Se ha più spazio nei media italiani l’evasione del boss della ‘ndrangheta dal carcere di Montevideo rispetto a quella del detenuto albanese, anch’egli trafficante di droga, dal carcere di Trapani, è sicuramente perché da noi le evasioni sono all’ordine del giorno e non fanno più notizia.
Ad affermalo è Aldo Di Giacomo segretario generale del Sindacato Polizia Penitenziaria S.PP. che aggiunge: “solo le modalità di questa evasione considerata da acrobata per aver scavalcato le mura di cinta desta qualche curiosità. Siamo ormai di fronte ad uno dei tanti film dedicati ad evasioni celebri con scene viste e riviste tenuto conto che l’attore-protagonista, detenuto albanese, lo ha già fatto in passato.
Le carceri italiane sono un colabrodo: almeno 160 evasioni dal 2016 ad oggi se si sommano anche le evasioni di quanti hanno avuto il braccialetto elettronico o erano agli arresti domiciliari. Una situazione che il Dipartimento dell’Amministrazione Penitenziaria e il Ministero di Grazia e Giustizia non sono in grado di fronteggiare.

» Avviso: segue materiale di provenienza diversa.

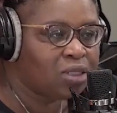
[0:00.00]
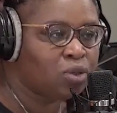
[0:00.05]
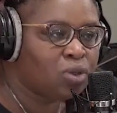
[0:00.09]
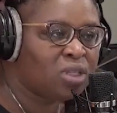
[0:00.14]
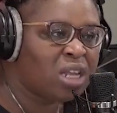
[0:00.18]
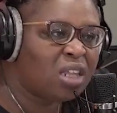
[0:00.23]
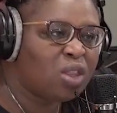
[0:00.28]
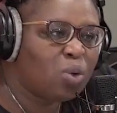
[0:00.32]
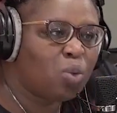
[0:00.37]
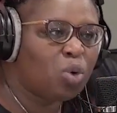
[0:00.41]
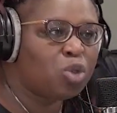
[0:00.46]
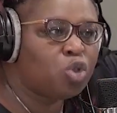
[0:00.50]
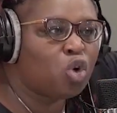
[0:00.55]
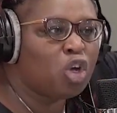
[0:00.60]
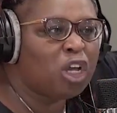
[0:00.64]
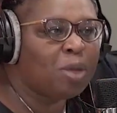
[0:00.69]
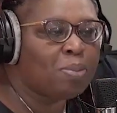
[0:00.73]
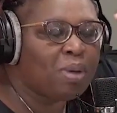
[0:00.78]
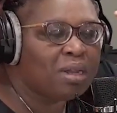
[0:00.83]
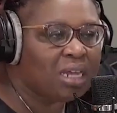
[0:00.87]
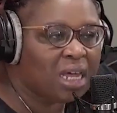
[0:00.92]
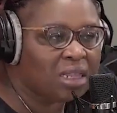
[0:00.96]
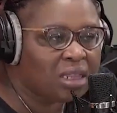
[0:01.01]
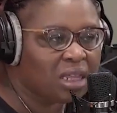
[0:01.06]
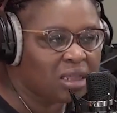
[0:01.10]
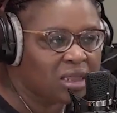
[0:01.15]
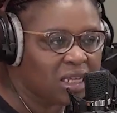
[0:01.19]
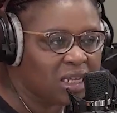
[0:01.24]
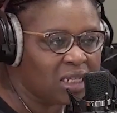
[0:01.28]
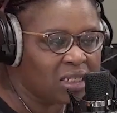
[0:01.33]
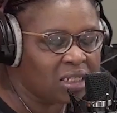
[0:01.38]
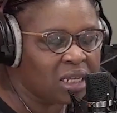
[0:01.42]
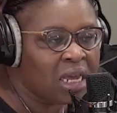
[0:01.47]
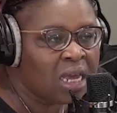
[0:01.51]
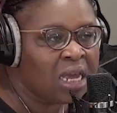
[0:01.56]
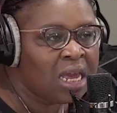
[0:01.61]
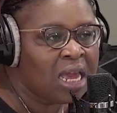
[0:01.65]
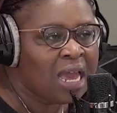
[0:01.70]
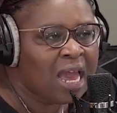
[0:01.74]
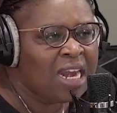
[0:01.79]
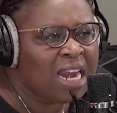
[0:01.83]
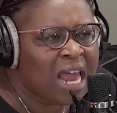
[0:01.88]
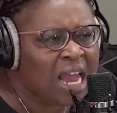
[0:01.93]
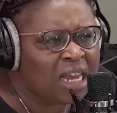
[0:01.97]
So now that we're talking about other things
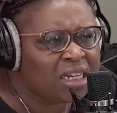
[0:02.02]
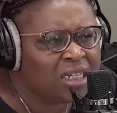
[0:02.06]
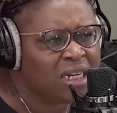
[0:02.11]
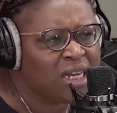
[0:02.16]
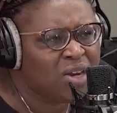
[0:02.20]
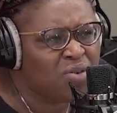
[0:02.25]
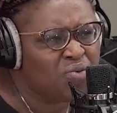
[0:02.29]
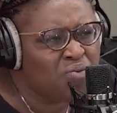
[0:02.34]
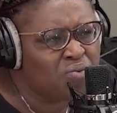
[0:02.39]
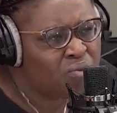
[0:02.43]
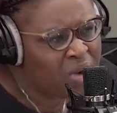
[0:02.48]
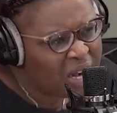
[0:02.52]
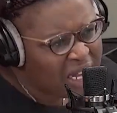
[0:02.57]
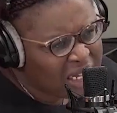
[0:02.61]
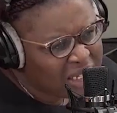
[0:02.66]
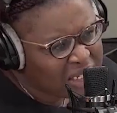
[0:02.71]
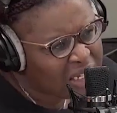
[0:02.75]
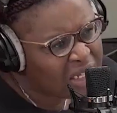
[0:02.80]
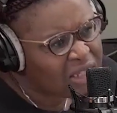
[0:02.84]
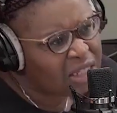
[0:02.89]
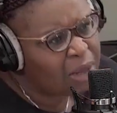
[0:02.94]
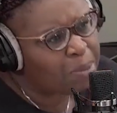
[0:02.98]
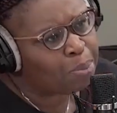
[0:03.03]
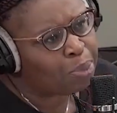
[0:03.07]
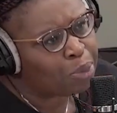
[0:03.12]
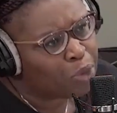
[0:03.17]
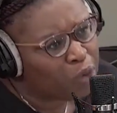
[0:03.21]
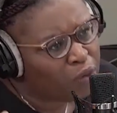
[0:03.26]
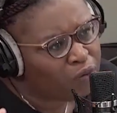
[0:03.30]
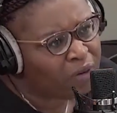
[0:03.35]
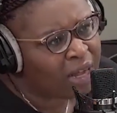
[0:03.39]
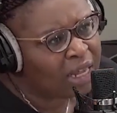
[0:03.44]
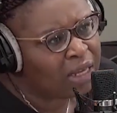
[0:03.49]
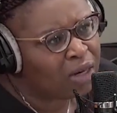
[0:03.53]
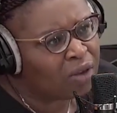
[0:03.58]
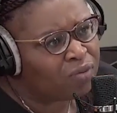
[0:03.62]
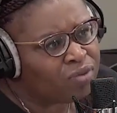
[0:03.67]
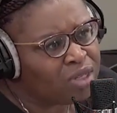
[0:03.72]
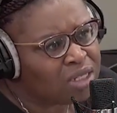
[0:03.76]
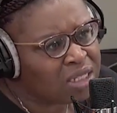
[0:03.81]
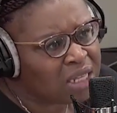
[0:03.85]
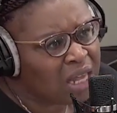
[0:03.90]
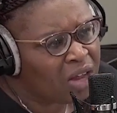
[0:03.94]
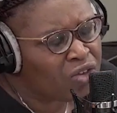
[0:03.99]
and actually raising the profile of
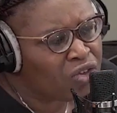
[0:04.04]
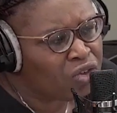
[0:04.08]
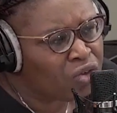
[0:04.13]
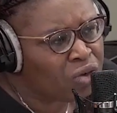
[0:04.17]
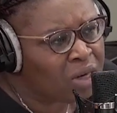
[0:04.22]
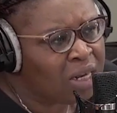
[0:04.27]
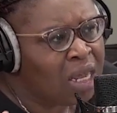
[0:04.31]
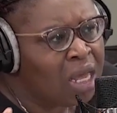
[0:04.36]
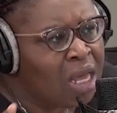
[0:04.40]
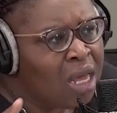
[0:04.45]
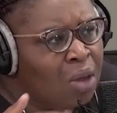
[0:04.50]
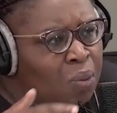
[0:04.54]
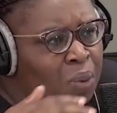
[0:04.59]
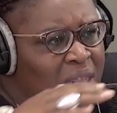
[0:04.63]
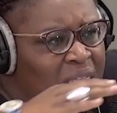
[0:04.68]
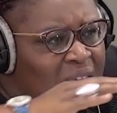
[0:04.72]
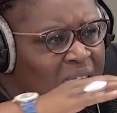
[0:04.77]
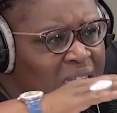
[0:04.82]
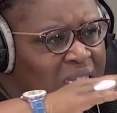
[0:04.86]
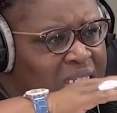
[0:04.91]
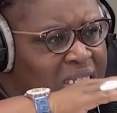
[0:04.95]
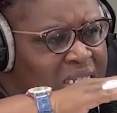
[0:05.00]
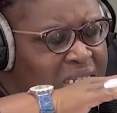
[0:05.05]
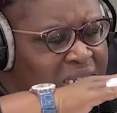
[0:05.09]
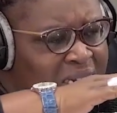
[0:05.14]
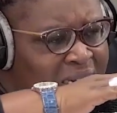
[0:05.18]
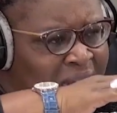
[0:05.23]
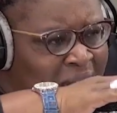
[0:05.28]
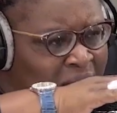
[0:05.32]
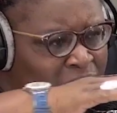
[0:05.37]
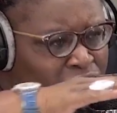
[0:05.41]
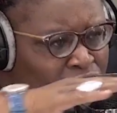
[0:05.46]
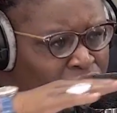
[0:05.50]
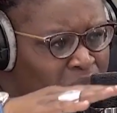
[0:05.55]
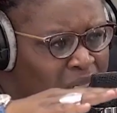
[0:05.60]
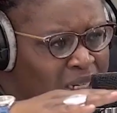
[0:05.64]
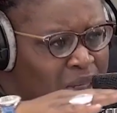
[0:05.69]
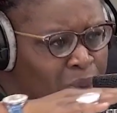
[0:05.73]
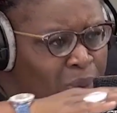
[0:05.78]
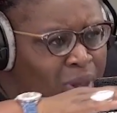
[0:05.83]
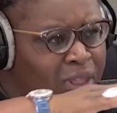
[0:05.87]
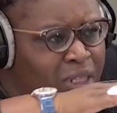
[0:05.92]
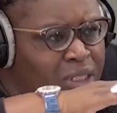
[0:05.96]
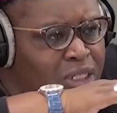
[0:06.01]
this country, whether it is
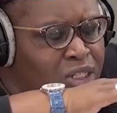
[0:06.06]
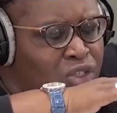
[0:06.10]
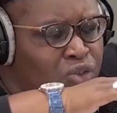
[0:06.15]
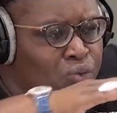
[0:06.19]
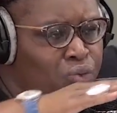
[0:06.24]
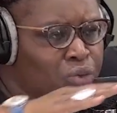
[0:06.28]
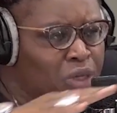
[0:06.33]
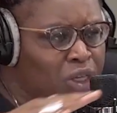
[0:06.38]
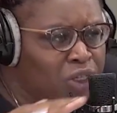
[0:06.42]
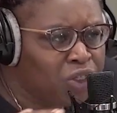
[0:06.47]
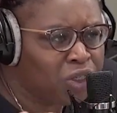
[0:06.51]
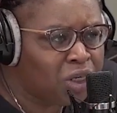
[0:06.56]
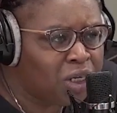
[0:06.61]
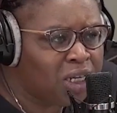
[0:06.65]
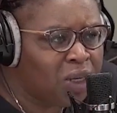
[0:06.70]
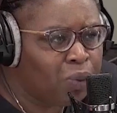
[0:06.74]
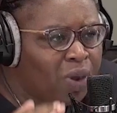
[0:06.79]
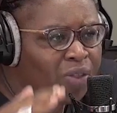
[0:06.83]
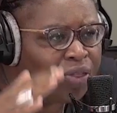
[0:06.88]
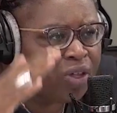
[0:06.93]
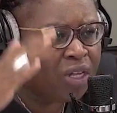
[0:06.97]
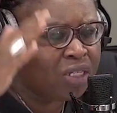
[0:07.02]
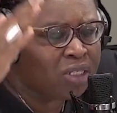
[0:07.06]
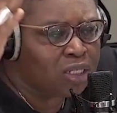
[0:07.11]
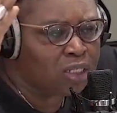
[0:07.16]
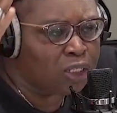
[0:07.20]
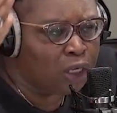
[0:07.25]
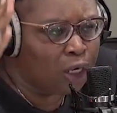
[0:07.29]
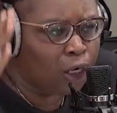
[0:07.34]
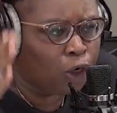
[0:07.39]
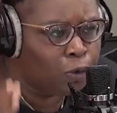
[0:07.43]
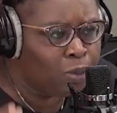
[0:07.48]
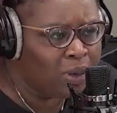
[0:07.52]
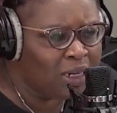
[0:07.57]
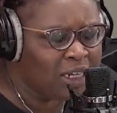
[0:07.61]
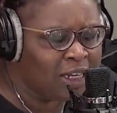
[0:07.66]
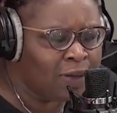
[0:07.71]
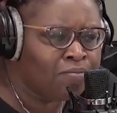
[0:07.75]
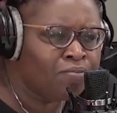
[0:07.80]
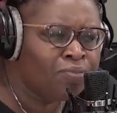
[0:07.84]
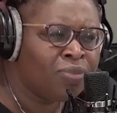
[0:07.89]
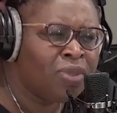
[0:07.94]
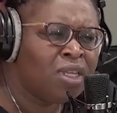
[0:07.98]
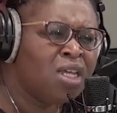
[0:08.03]
nationally, whether it is regionally, whether it is globally,
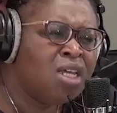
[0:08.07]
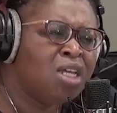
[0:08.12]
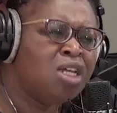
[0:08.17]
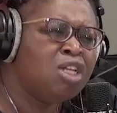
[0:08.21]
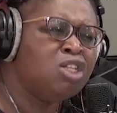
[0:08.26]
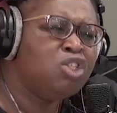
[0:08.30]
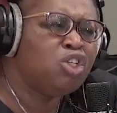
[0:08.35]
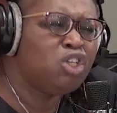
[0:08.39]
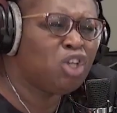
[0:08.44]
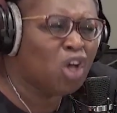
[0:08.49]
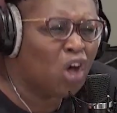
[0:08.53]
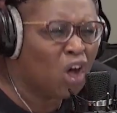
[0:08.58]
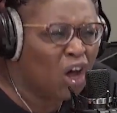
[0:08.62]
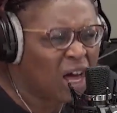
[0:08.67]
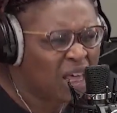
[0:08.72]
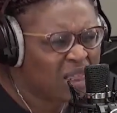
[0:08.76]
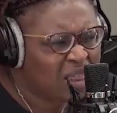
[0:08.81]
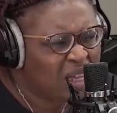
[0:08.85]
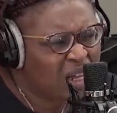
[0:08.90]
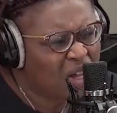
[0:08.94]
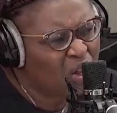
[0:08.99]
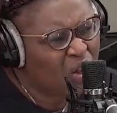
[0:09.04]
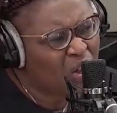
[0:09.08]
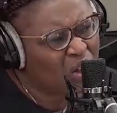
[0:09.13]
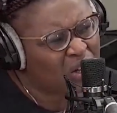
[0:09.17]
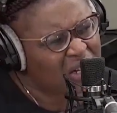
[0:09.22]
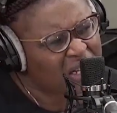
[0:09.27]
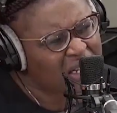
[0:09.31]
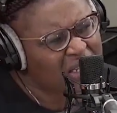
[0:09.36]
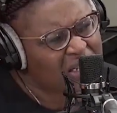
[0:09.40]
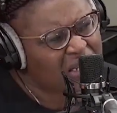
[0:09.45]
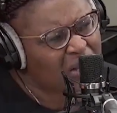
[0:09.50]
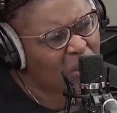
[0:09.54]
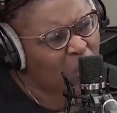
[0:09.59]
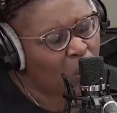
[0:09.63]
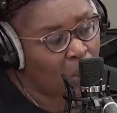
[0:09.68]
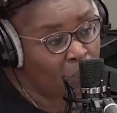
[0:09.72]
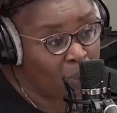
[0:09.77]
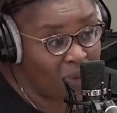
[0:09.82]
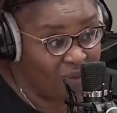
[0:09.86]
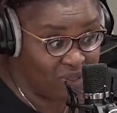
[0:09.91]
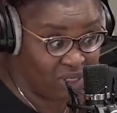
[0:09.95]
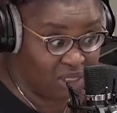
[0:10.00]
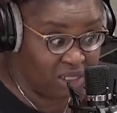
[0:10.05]
do your other colleagues,
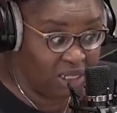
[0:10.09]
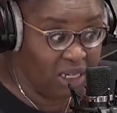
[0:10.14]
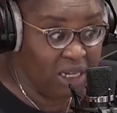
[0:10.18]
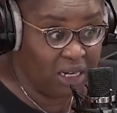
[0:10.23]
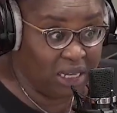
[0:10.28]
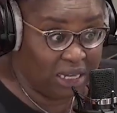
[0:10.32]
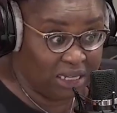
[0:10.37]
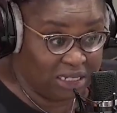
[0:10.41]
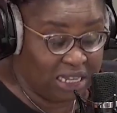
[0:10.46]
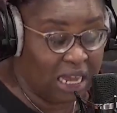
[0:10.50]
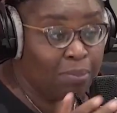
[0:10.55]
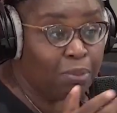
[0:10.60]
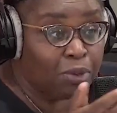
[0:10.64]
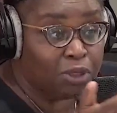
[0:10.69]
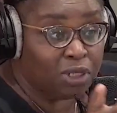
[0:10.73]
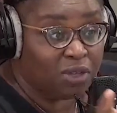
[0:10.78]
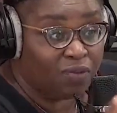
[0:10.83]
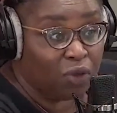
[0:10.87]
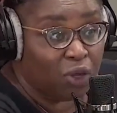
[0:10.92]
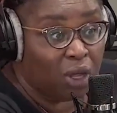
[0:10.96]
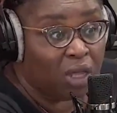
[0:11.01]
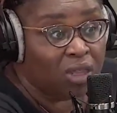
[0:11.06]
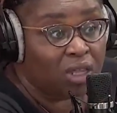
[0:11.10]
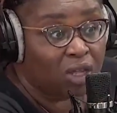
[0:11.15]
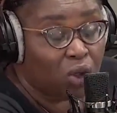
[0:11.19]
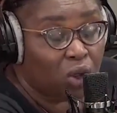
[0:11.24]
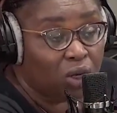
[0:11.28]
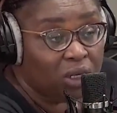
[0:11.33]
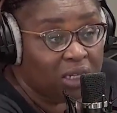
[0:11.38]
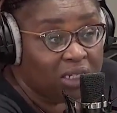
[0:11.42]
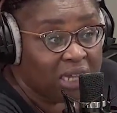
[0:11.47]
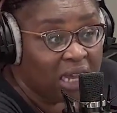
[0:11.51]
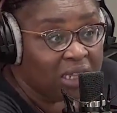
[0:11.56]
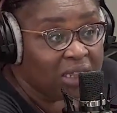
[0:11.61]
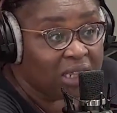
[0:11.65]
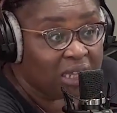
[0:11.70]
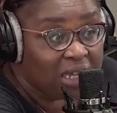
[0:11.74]
we've seen examples of your other colleagues at the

Come per l’evasione dell’albanese da Trapani purtroppo anche l’ennesimo suicidio di una gente di Polizia Penitenziaria non fa più nulla, a causa di una sorta di assuefazione che si è creata. II riferimento è al collega di circa 50 anni, originario di Sassari e da molti anni in servizio nel carcere di Vigevano, che si è tolto la vita, sparandosi con la pistola d’ordinanza, in Sardegna, dove trascorreva un periodo di ferie”.
Gli agenti penitenziari – dice ancora Di Giacomo – continuano ad essere le vittime di un sistema penitenziario che continua a confondere tra vittime e carnefici con la possibilità per quest’ultimi di godere di celle aperte al punto da andare via quando vogliono. Il sindacato S.PP. continuerà anche in questa stagione estiva la campagna battezzata “Noi le vittime loro i carnefici” perché seriamente preoccupato di quanto sta accadendo in questo periodo e per tenere alta l’attenzione delle istituzioni e dell’opinione pubblica su queste problematiche e in particolare su quello che è stato chiamato “il male oscuro” che affligge uomini e donne in divisa.